Australian Unity collects c$65m from medical centres
Australian Unity has sold two modern essential services assets held by the $3.8 billion Healthcare Property Trust.
In the most recent deal – the first for the sector this year – the Corrimal Medical and Dental Centre, seven kilometres north of Wollongong, is trading to a private investor for a speculated $20 million – or book value – a yield of just under six per cent.
ForHealth is the sole tenant – it, under the former owner, Healius, committed to the 1496 square metre single storey building at 46-50 Underwood Street for 15 years upon completion in 2017.
General practice, radiology, pathology, dental and physiotherapy functions are undertaken there.
Biggest deal since 2021
The second property to sell, the Manningham Medical Centre in Lower Templestowe, 14km north east of Melbourne, collected $45m from a local private investor in a deal struck late last year.
That result makes it the largest sale of its kind nationally since 2021, CBRE’s Sandro Peluso, who marketed both properties with Marcello Caspani-Muto and Jimmy Tat, said.
Based on the gross passing income – $2.9m from a mix including Nexus Day Hospitals, Sonic Healthcare and Capital Radiology – the six storey, 5000 sqm c20 year old renovated asset, 200 High St, traded on a 6.4 per cent yield.
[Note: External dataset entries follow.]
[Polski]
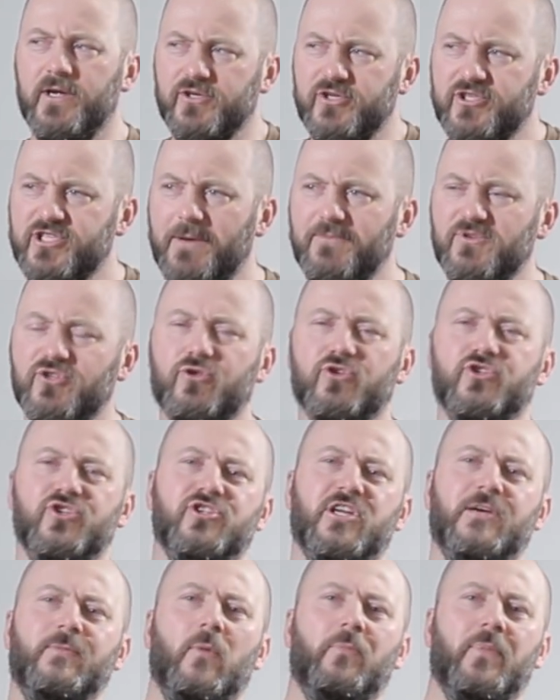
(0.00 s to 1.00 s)
że trzeba będzie
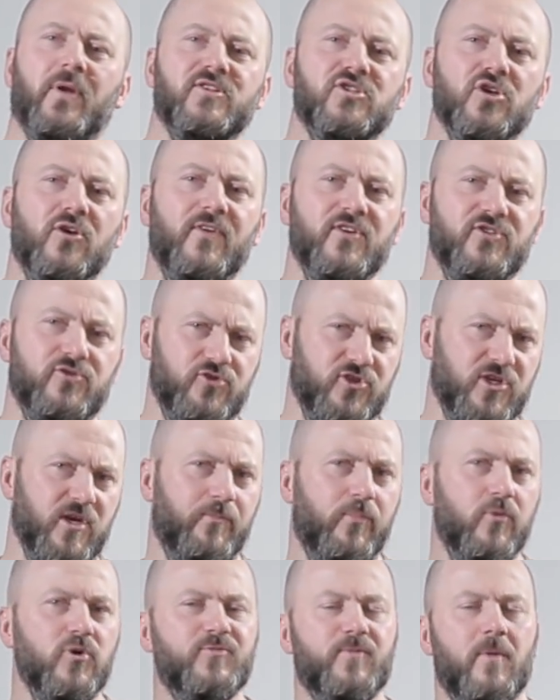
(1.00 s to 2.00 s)
troszeczkę popracować,
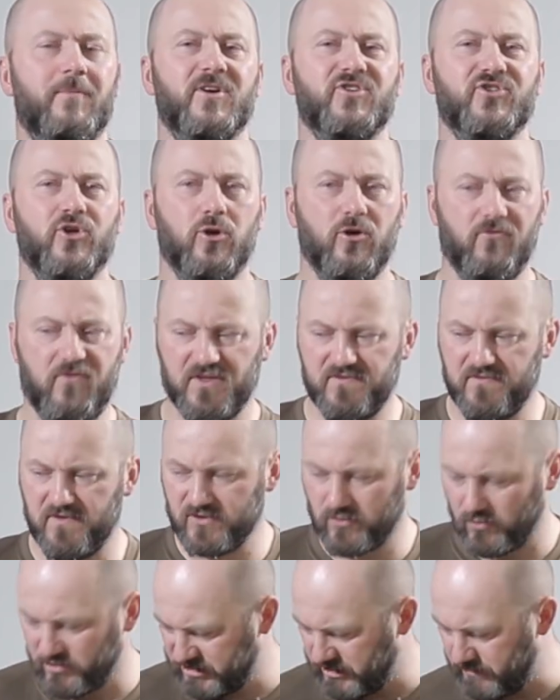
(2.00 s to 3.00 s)
troszkę pójść, pomaszerować, w
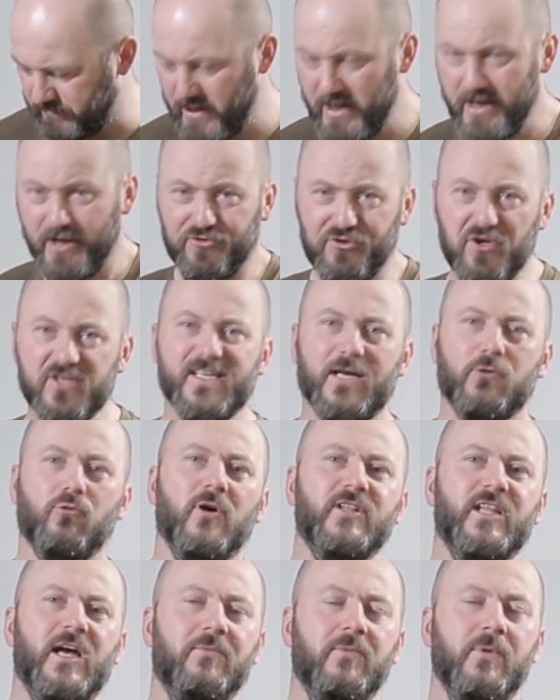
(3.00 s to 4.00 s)
związku z tym nie
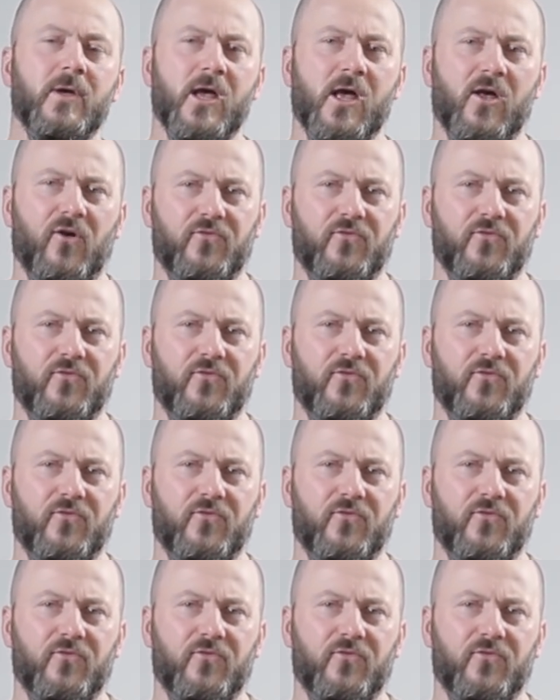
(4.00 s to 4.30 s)
zakładam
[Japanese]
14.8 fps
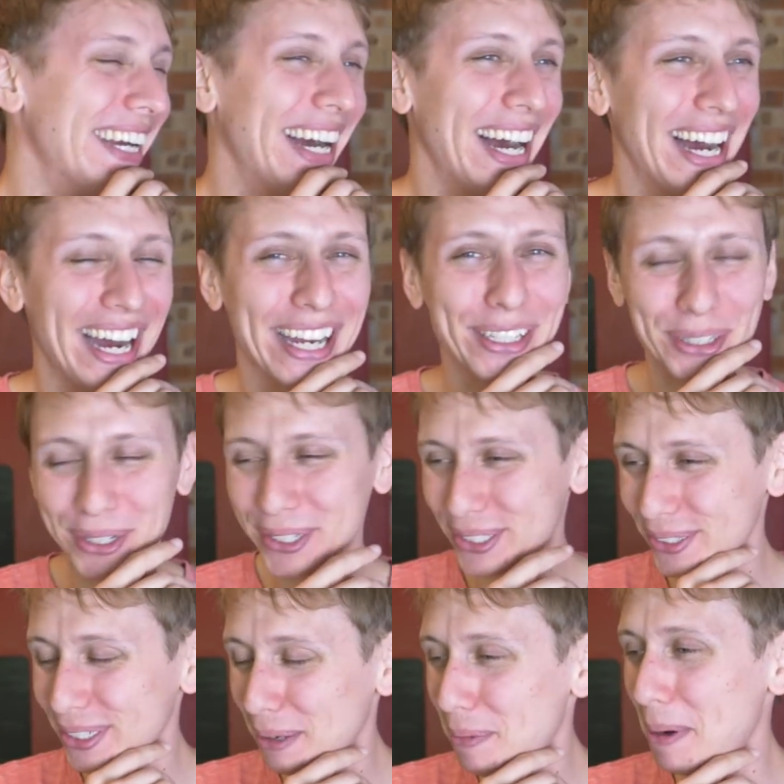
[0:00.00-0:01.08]
ああ、よう
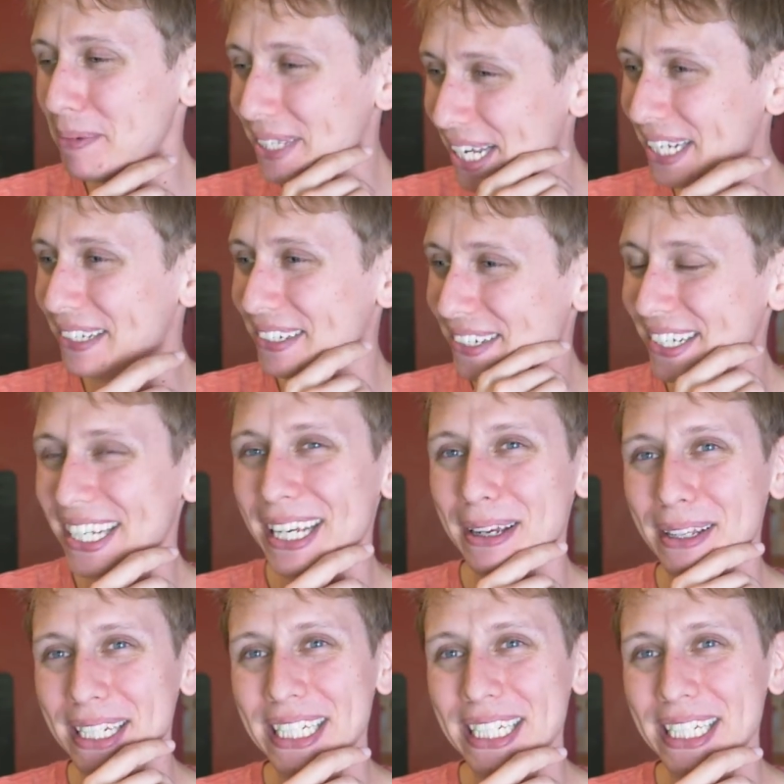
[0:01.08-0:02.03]
そんなまま寝れるよね。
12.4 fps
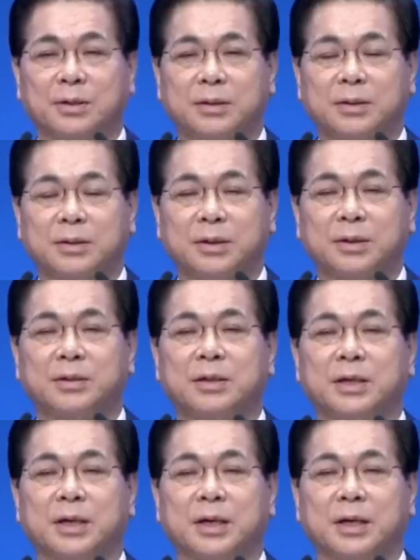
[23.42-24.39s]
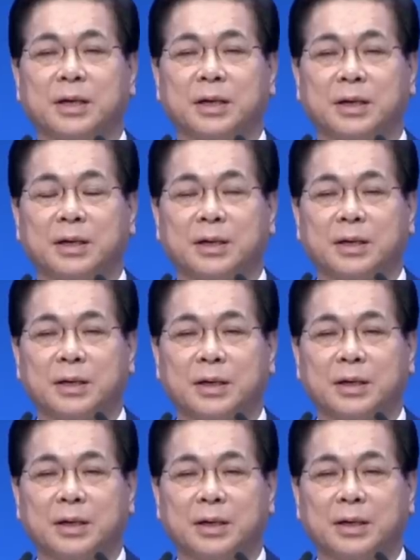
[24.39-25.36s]
전 세계
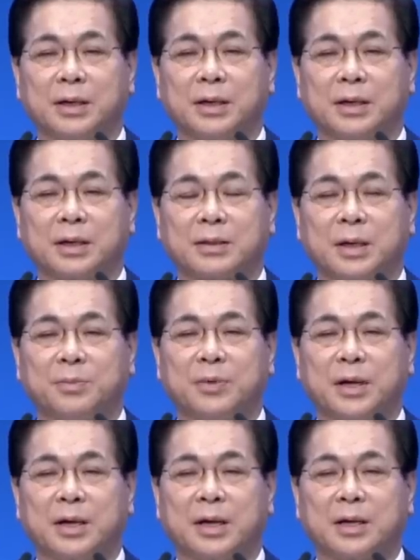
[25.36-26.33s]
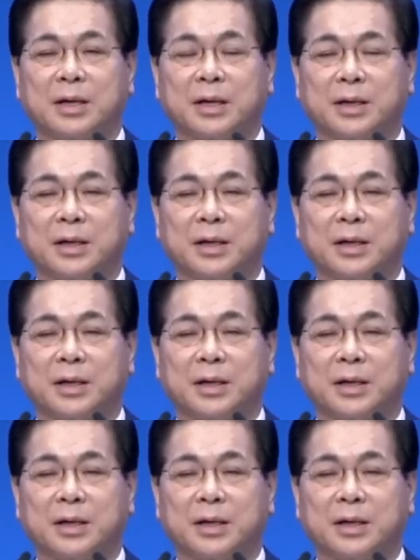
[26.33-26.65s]
약 3분의 1 가까이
On 8376 sqm at the north east corner of Manningham Road, the investment also has 215 car parks
Australian Unity general manager, Chris Smith, said sale proceeds will be tipped into longer term stable asset streams (story continues below).
Queasy sector on the mend
Not immune to the rising interest rate backdrop, the essential services sector – a darling during COVID – had a more tepid 2023.
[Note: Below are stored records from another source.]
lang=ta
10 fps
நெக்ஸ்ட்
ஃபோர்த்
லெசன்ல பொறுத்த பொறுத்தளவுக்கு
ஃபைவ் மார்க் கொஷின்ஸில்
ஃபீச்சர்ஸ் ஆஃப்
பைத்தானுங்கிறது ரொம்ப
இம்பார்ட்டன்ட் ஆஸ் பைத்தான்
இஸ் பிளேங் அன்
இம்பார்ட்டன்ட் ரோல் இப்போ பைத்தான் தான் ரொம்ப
“While several high quality healthcare assets were marketed over the course of 2023 in Australia, as of January, 2024, less than 35pc have transacted with many citing increased costs of capital for institutional purchasers as the root cause,” Mr Peluso said.
“We expect a broader increase in healthcare clearance rates in 2024 inline with broader positive market sentiment,” he added.
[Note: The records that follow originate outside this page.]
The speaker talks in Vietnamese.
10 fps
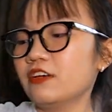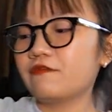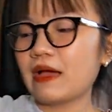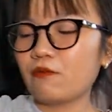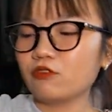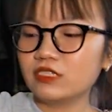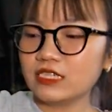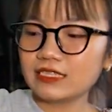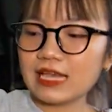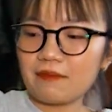Vai bốn mươi
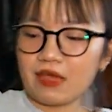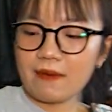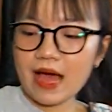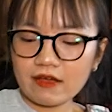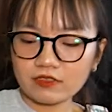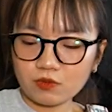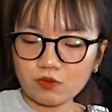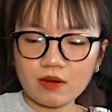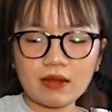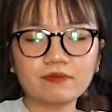chín, dài bảy mươi ba và dưới
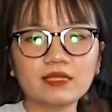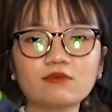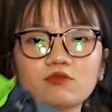bụng năm mươi lăm, tiếp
“Many institutional and private investor groups are taking a long-term view on both interest rates and commercial property more broadly…they appreciate that the rare buy-side opportunity for investors of this quality may be short lived,” according to the executive.
“For our team, a focus on high-net-worth investor transactions will remain key as these groups have the liquidity to reduce any downside associated with higher borrowing costs”.
With reduced development volume, Mr Caspani-Muto said, demand will outstrip supply driving better pricing outcomes.
“Many investors across both private, syndicated and institutional capital see strong medium to long term upside in acquiring assets now,” according to the executive.